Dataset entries
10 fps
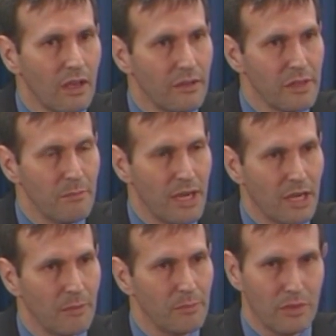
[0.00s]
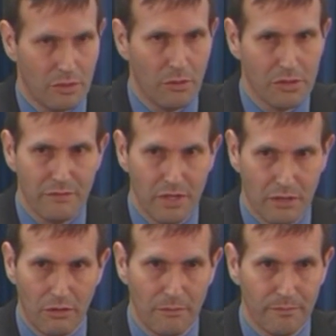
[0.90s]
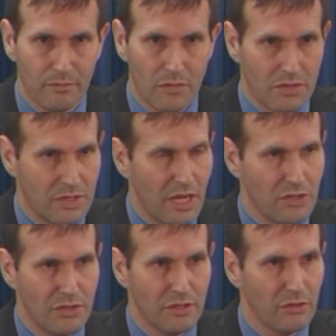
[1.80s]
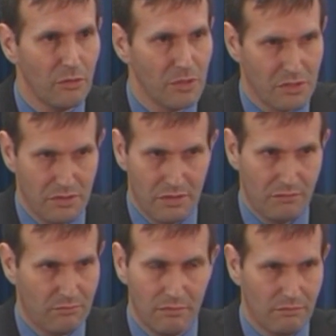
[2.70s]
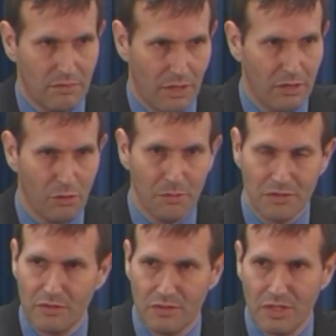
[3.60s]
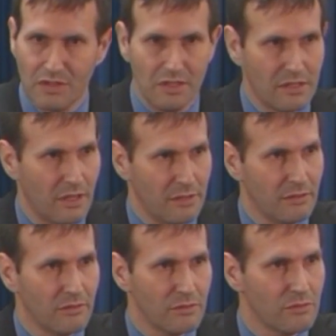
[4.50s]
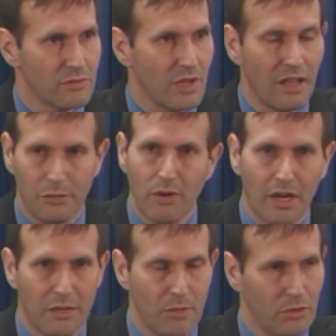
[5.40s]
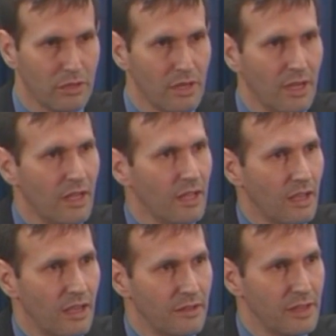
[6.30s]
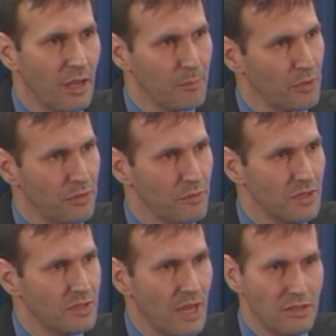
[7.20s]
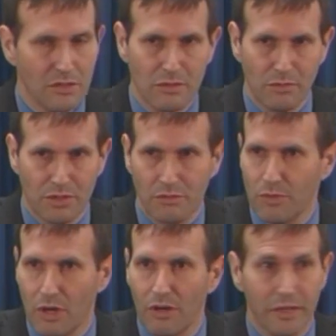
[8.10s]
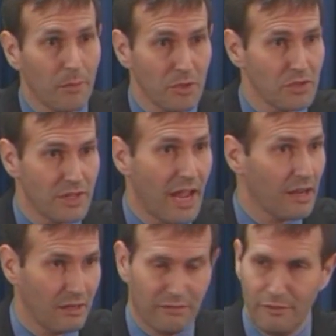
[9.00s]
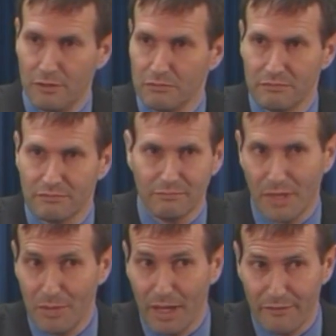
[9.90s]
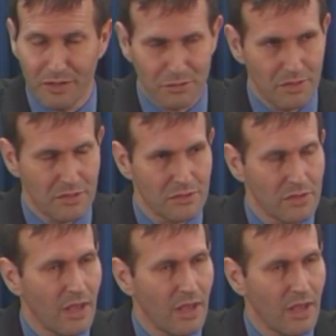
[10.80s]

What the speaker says: that make up the Taurus vehicle. The Stage 0, which is an enormous 60-ton solid rocket motor. The upper 3 stages, which we call the upper stack for maybe obvious reasons.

Work task: Give the preceding data back exactly, minus every picture.

Exercise output:
10 fps
[0.00s]
[0.90s]
[1.80s]
[2.70s]
[3.60s]
[4.50s]
[5.40s]
[6.30s]
[7.20s]
[8.10s]
[9.00s]
[9.90s]
[10.80s]

What the speaker says: that make up the Taurus vehicle. The Stage 0, which is an enormous 60-ton solid rocket motor. The upper 3 stages, which we call the upper stack for maybe obvious reasons.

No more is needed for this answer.